MATERIAL SUPPLIED

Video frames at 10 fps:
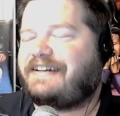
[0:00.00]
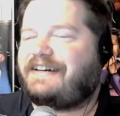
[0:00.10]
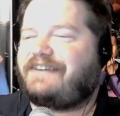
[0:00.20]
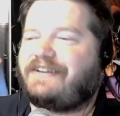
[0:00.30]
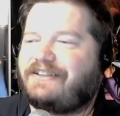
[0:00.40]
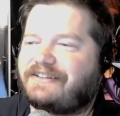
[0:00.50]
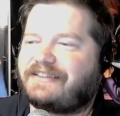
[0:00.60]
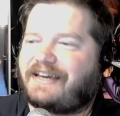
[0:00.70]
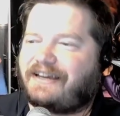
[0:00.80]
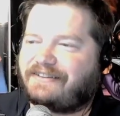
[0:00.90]
All right. Look at
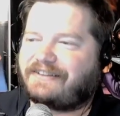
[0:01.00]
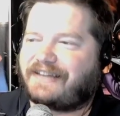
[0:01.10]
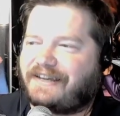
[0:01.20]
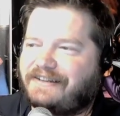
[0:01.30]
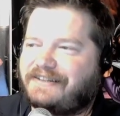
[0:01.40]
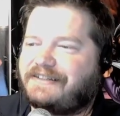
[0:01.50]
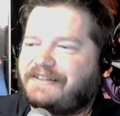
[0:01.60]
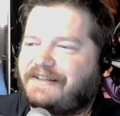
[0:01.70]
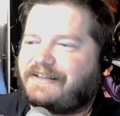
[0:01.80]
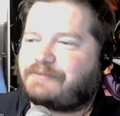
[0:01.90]
that.
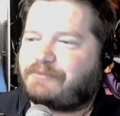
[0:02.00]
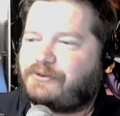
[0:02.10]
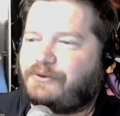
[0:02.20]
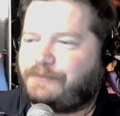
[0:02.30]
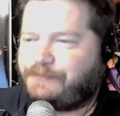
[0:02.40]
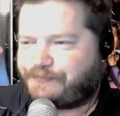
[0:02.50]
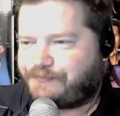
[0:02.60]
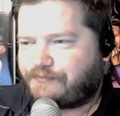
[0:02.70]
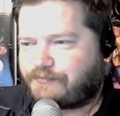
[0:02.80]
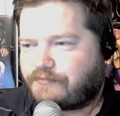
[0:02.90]
That's pretty cool.
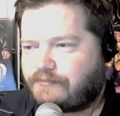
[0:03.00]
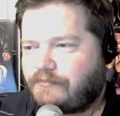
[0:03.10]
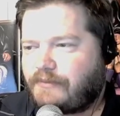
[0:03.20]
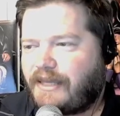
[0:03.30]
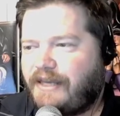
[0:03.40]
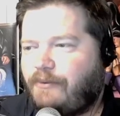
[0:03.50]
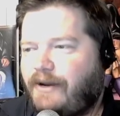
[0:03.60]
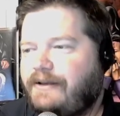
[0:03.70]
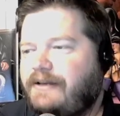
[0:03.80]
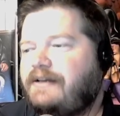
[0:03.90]
Anyway,
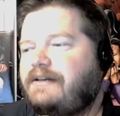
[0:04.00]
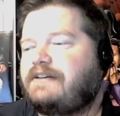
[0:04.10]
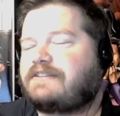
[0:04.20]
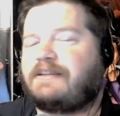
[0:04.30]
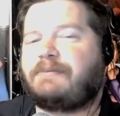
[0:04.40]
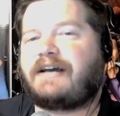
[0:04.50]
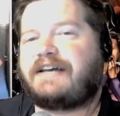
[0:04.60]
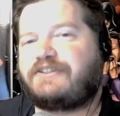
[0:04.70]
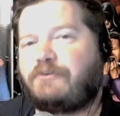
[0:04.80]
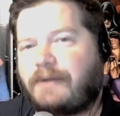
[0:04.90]
so let me
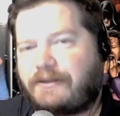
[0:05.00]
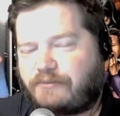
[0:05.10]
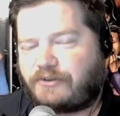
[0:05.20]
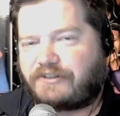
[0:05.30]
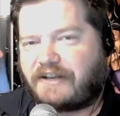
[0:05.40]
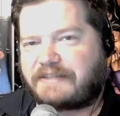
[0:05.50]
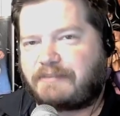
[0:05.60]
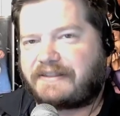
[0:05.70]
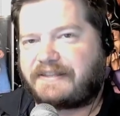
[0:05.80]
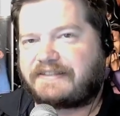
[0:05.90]
guys know about your thoughts
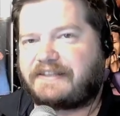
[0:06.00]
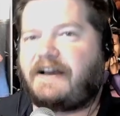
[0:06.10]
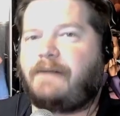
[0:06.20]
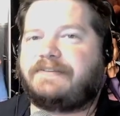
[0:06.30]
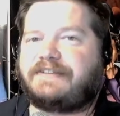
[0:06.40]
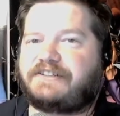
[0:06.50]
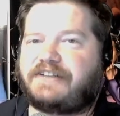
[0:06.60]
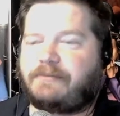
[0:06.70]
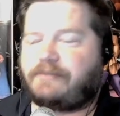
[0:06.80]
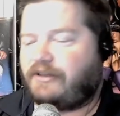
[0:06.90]
about this in the comment section
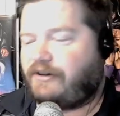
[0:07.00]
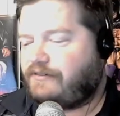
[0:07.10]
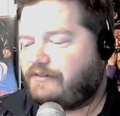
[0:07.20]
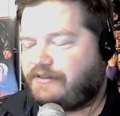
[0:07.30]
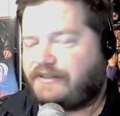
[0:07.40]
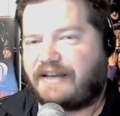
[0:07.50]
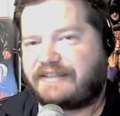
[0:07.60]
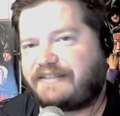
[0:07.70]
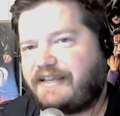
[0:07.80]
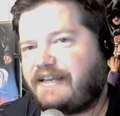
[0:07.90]
down below. You guys
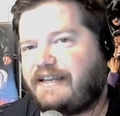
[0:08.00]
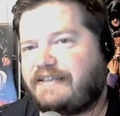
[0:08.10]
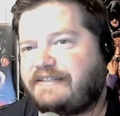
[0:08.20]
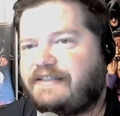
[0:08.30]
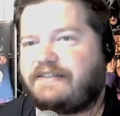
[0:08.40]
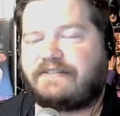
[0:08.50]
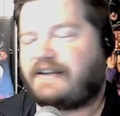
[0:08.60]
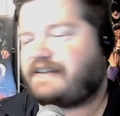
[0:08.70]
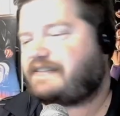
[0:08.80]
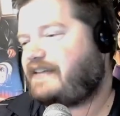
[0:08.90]
take it easy.
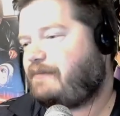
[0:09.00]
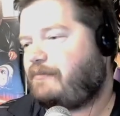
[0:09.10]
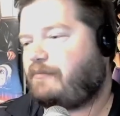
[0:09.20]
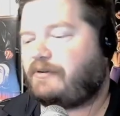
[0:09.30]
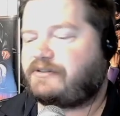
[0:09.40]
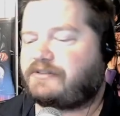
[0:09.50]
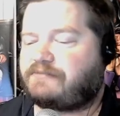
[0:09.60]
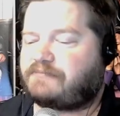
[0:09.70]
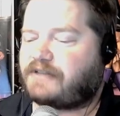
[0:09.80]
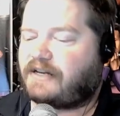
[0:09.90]
Like I said, I've been
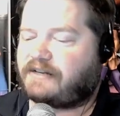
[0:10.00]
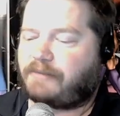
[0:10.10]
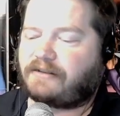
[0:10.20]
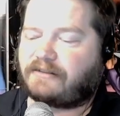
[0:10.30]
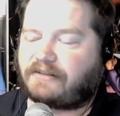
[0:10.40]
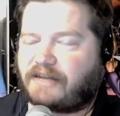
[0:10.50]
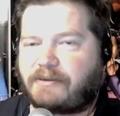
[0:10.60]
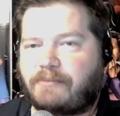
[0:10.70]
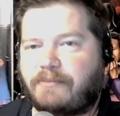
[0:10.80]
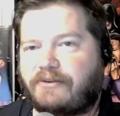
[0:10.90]
talking about a lot of
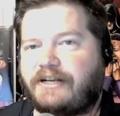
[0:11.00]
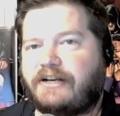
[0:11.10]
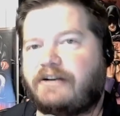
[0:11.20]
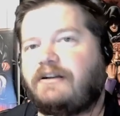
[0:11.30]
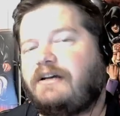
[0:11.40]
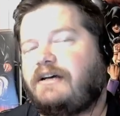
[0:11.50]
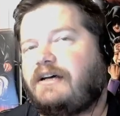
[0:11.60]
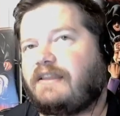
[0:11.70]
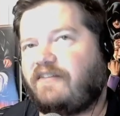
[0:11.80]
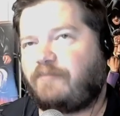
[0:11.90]
BABYMETAL here,
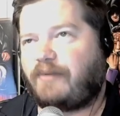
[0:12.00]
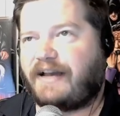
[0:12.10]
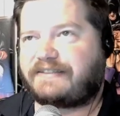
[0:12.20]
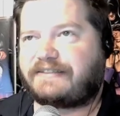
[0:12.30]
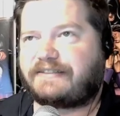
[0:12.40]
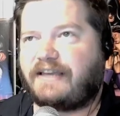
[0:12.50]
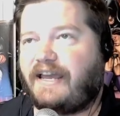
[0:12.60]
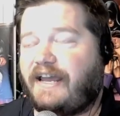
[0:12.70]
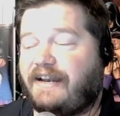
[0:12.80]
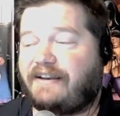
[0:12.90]
Love Bites,
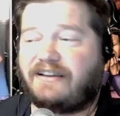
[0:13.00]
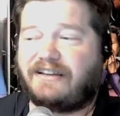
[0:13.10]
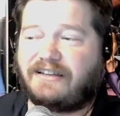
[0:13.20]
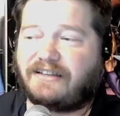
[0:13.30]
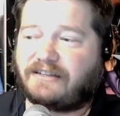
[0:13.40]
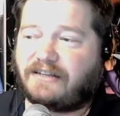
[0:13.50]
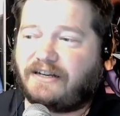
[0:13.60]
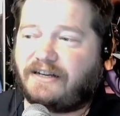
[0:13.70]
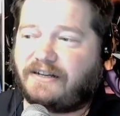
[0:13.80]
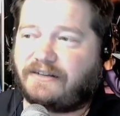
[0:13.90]
and
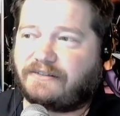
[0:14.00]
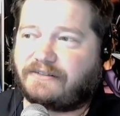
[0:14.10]
gotta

INSTRUCTIONS FOR THE TASK
Without any pictures, output the entries above exactly as they appear.

OUTPUT FOR THIS EXERCISE
Video frames at 10 fps:
[0:00.00]
[0:00.10]
[0:00.20]
[0:00.30]
[0:00.40]
[0:00.50]
[0:00.60]
[0:00.70]
[0:00.80]
[0:00.90]
All right. Look at
[0:01.00]
[0:01.10]
[0:01.20]
[0:01.30]
[0:01.40]
[0:01.50]
[0:01.60]
[0:01.70]
[0:01.80]
[0:01.90]
that.
[0:02.00]
[0:02.10]
[0:02.20]
[0:02.30]
[0:02.40]
[0:02.50]
[0:02.60]
[0:02.70]
[0:02.80]
[0:02.90]
That's pretty cool.
[0:03.00]
[0:03.10]
[0:03.20]
[0:03.30]
[0:03.40]
[0:03.50]
[0:03.60]
[0:03.70]
[0:03.80]
[0:03.90]
Anyway,
[0:04.00]
[0:04.10]
[0:04.20]
[0:04.30]
[0:04.40]
[0:04.50]
[0:04.60]
[0:04.70]
[0:04.80]
[0:04.90]
so let me
[0:05.00]
[0:05.10]
[0:05.20]
[0:05.30]
[0:05.40]
[0:05.50]
[0:05.60]
[0:05.70]
[0:05.80]
[0:05.90]
guys know about your thoughts
[0:06.00]
[0:06.10]
[0:06.20]
[0:06.30]
[0:06.40]
[0:06.50]
[0:06.60]
[0:06.70]
[0:06.80]
[0:06.90]
about this in the comment section
[0:07.00]
[0:07.10]
[0:07.20]
[0:07.30]
[0:07.40]
[0:07.50]
[0:07.60]
[0:07.70]
[0:07.80]
[0:07.90]
down below. You guys
[0:08.00]
[0:08.10]
[0:08.20]
[0:08.30]
[0:08.40]
[0:08.50]
[0:08.60]
[0:08.70]
[0:08.80]
[0:08.90]
take it easy.
[0:09.00]
[0:09.10]
[0:09.20]
[0:09.30]
[0:09.40]
[0:09.50]
[0:09.60]
[0:09.70]
[0:09.80]
[0:09.90]
Like I said, I've been
[0:10.00]
[0:10.10]
[0:10.20]
[0:10.30]
[0:10.40]
[0:10.50]
[0:10.60]
[0:10.70]
[0:10.80]
[0:10.90]
talking about a lot of
[0:11.00]
[0:11.10]
[0:11.20]
[0:11.30]
[0:11.40]
[0:11.50]
[0:11.60]
[0:11.70]
[0:11.80]
[0:11.90]
BABYMETAL here,
[0:12.00]
[0:12.10]
[0:12.20]
[0:12.30]
[0:12.40]
[0:12.50]
[0:12.60]
[0:12.70]
[0:12.80]
[0:12.90]
Love Bites,
[0:13.00]
[0:13.10]
[0:13.20]
[0:13.30]
[0:13.40]
[0:13.50]
[0:13.60]
[0:13.70]
[0:13.80]
[0:13.90]
and
[0:14.00]
[0:14.10]
gotta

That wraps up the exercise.